Some things just beggar belief.....
I'll let you read it for yourself, because, for the second time today, words fail me.
BBC Devon: Woman who framed child is jailed


I'm really not sure what to say, so I think I'll take The Sharpener's advice and not say very much at all. Other than to express my condolences to the families of those who died, and wish a speedy recovery to those injured. My wife and I met when we both worked very close to Moorgate, and we have many friends there still, all of whom are thankfully fine.
I think Ken Livingstone said all that needed to be said; eloquent, measured and moving. The London News Review's take was somewhat less measured, but also bang on the mark.
I also thought the blog world did a fantastic job. As it was virtually impossible to access any of the professional news websites, I got most of my information from bloggers in London. I'd particularly single out Going Underground  for some excellent coverage.
I will now take the London News Review's advice and go down the pub.

Wednesday, July 06, 2005

Chirac's Cooked His Moose

Well, Jacques' cunning plan worked, then. London get the 2012 Olympics. I don't know what Finland's done to deserve the slating it's been getting lately. First of all Silvio Berlusconi has a go at the food, then Jacques Chirac weighs in. I mean, what could be wrong with a little Pan Fried Medallion of Moose, with a Potato and Celeriac, er, Mousse? Or a tasty rack of smoked reindeer ribs? The question is why did Monsieur Chirac not notice the little gaggle of journalists nearby when he made his allegedly private comments? Perhaps he's a little hard of herring? Sorry.

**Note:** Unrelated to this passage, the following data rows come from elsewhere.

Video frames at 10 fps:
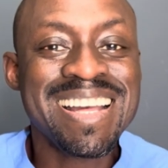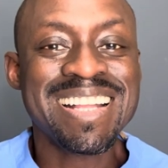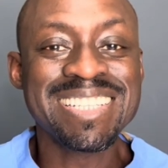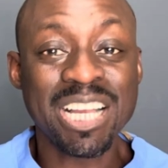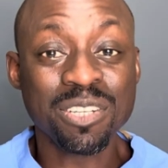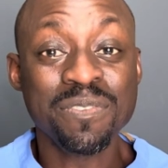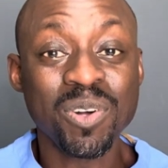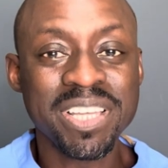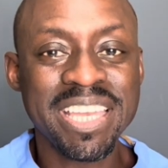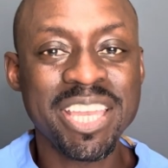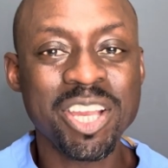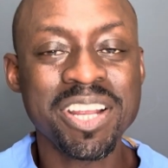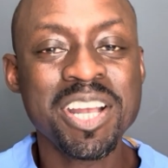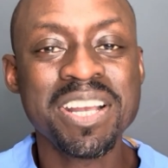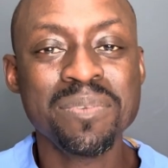Dr. Foley
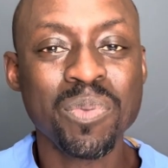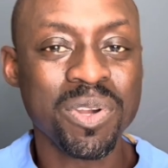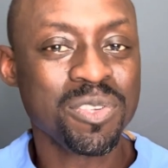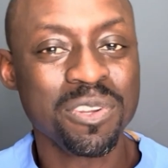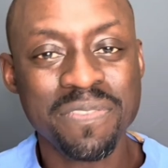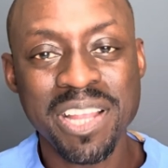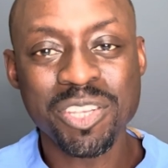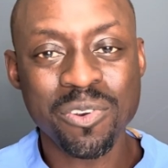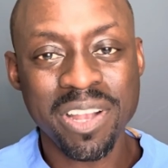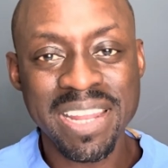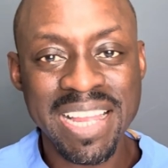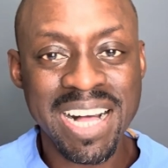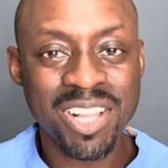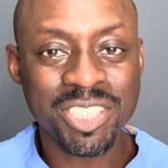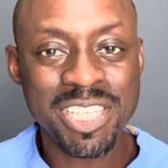here, board-certified
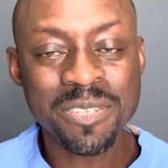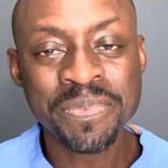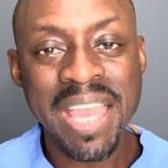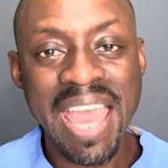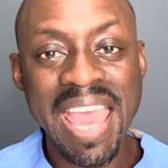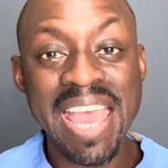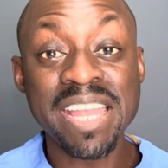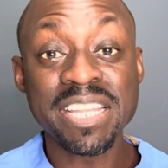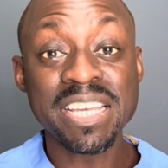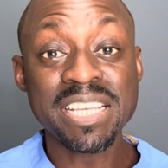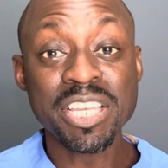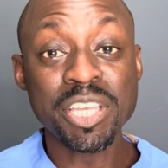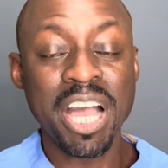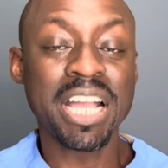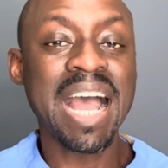urogynecologist. And
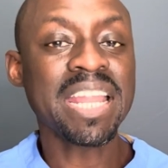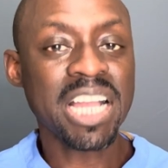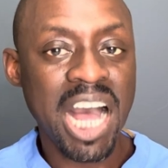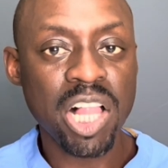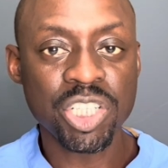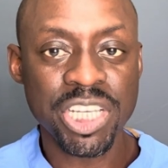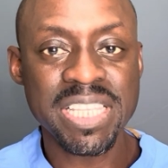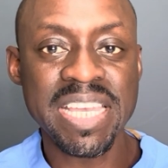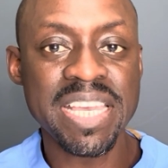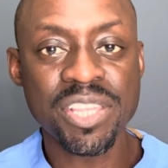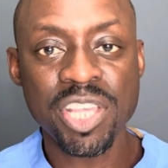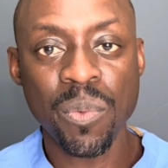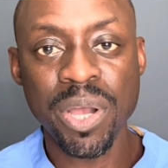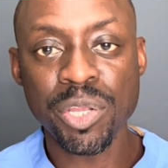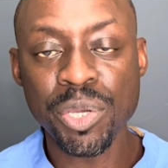a gynecologist is
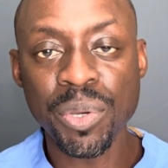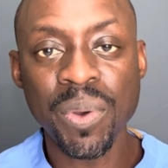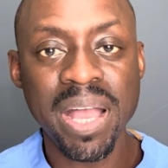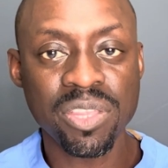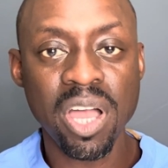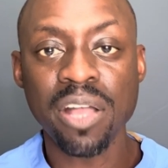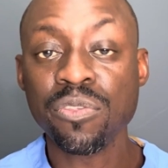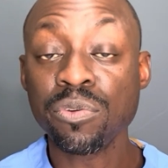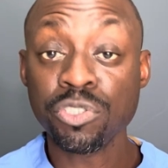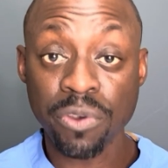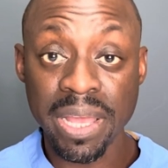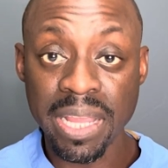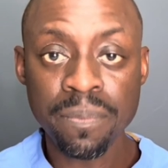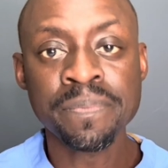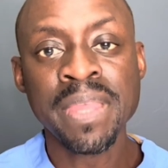someone who has gone through
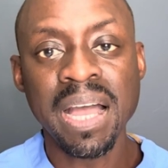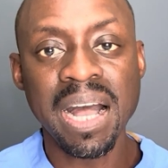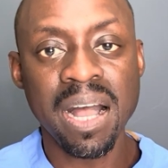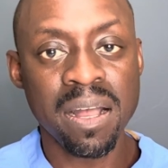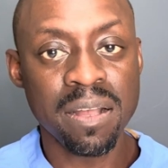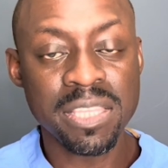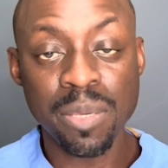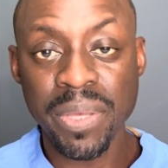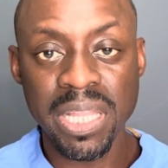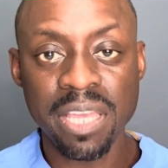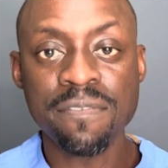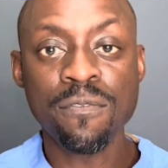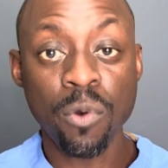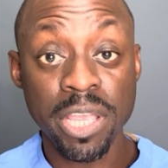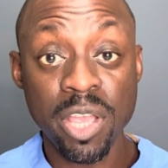training, typically
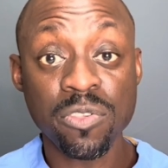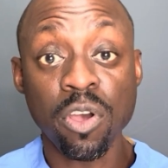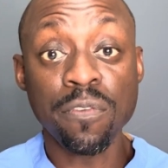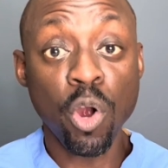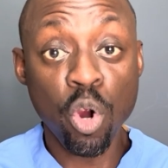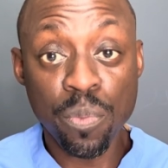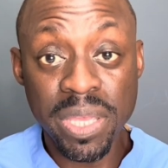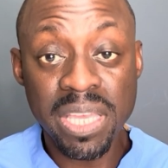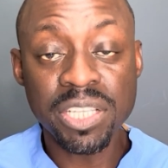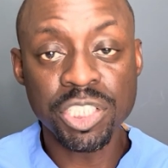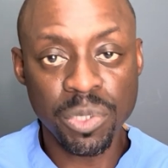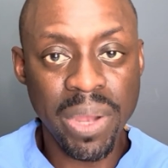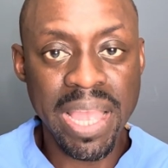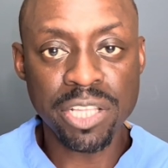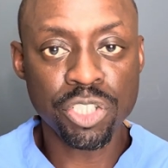4 years of
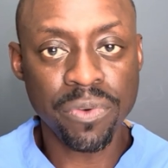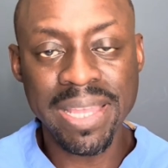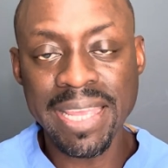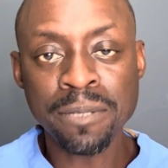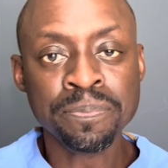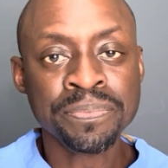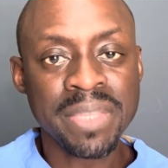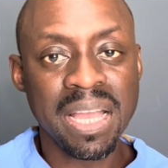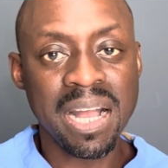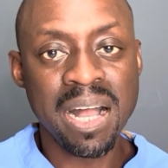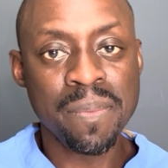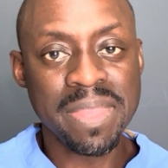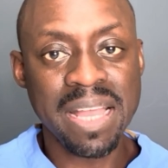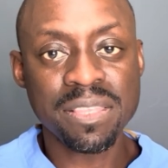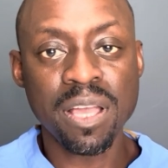OB/GYN training.
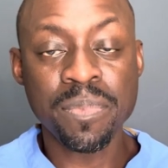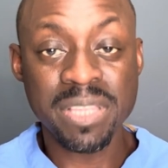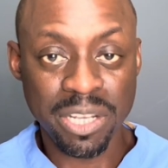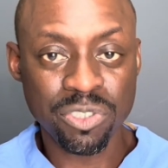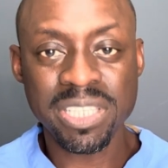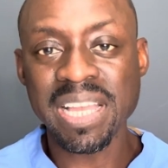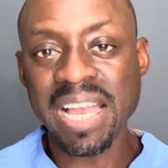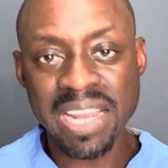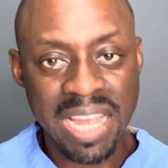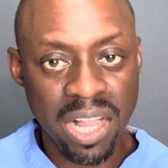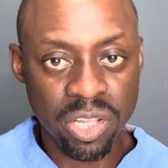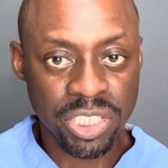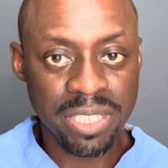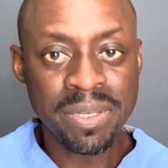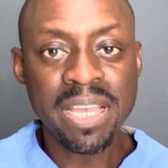That's obstetrics and
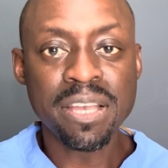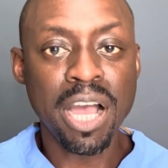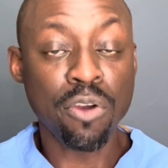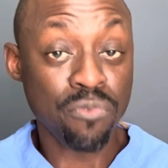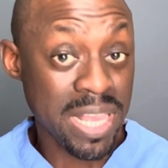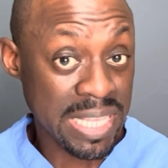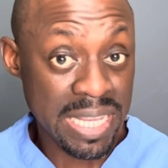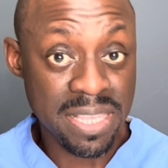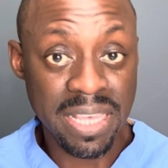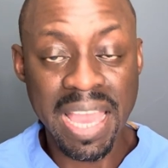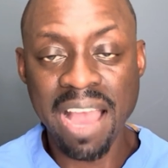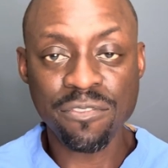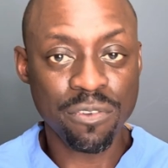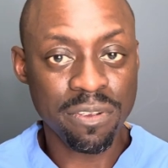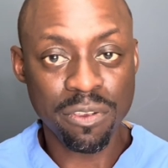gynecology. Residency
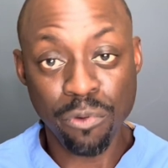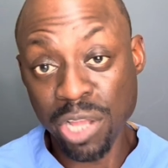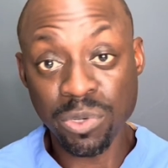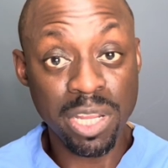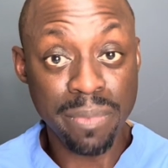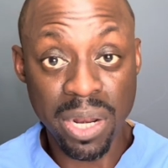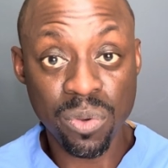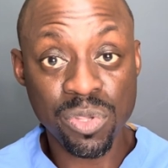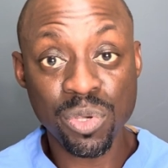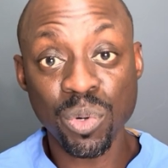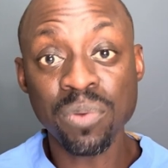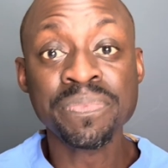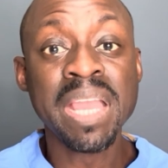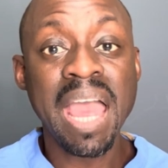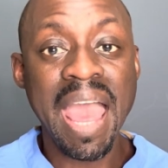after graduating medical school,
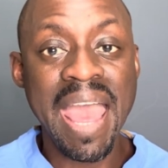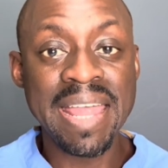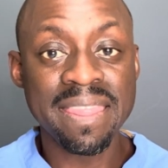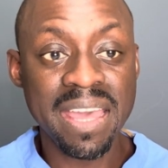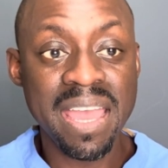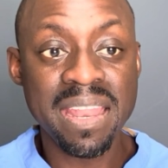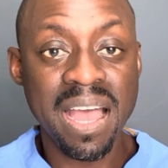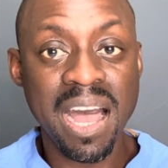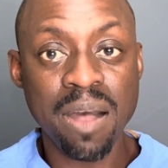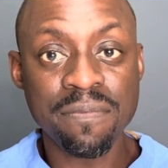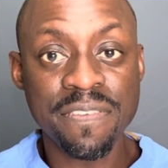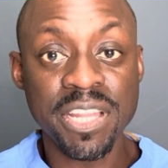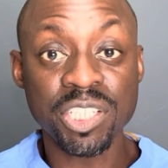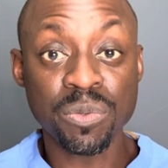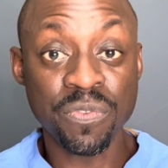and then
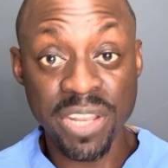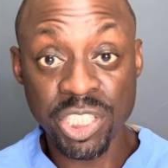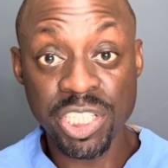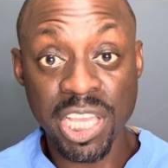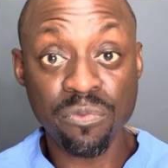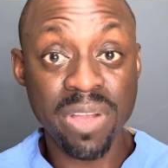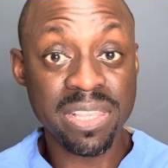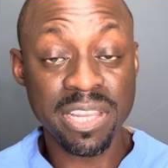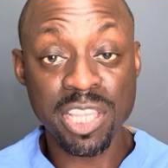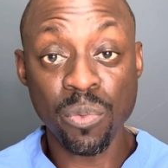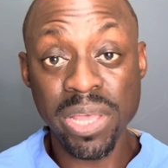finishes a residency where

Plus, if there was ever a bad time to choose to slag off British food, surely it's a couple of days before arriving in Britain and presumably eating at the Gleneagles hotel. I'm sure it's not the kind of place where waiters would actually spit in your food, but why take the chance?

I've never been to Finland, so I can't comment on the food, but a couple of years ago my wife and I visited Tallinn, which is fairly adjacent. We went to an excellent Indian restaurant called the Elevant one evening and there on the menu was 'Moose Tikka Massala'. I kid you not. (It doesn't seem to be on the menu anymore, but there is the delightfully imaginative 'Moose on a Hot Plate'. Wasn't that a musical?)

Thought for the day, for no other reason than it popped into my mind while driving to work this morning. Dorothy Parker, asked to compose a sentence with the word 'horticulture' in it: "You can lead a horticulture but you can't make her think." Indeed.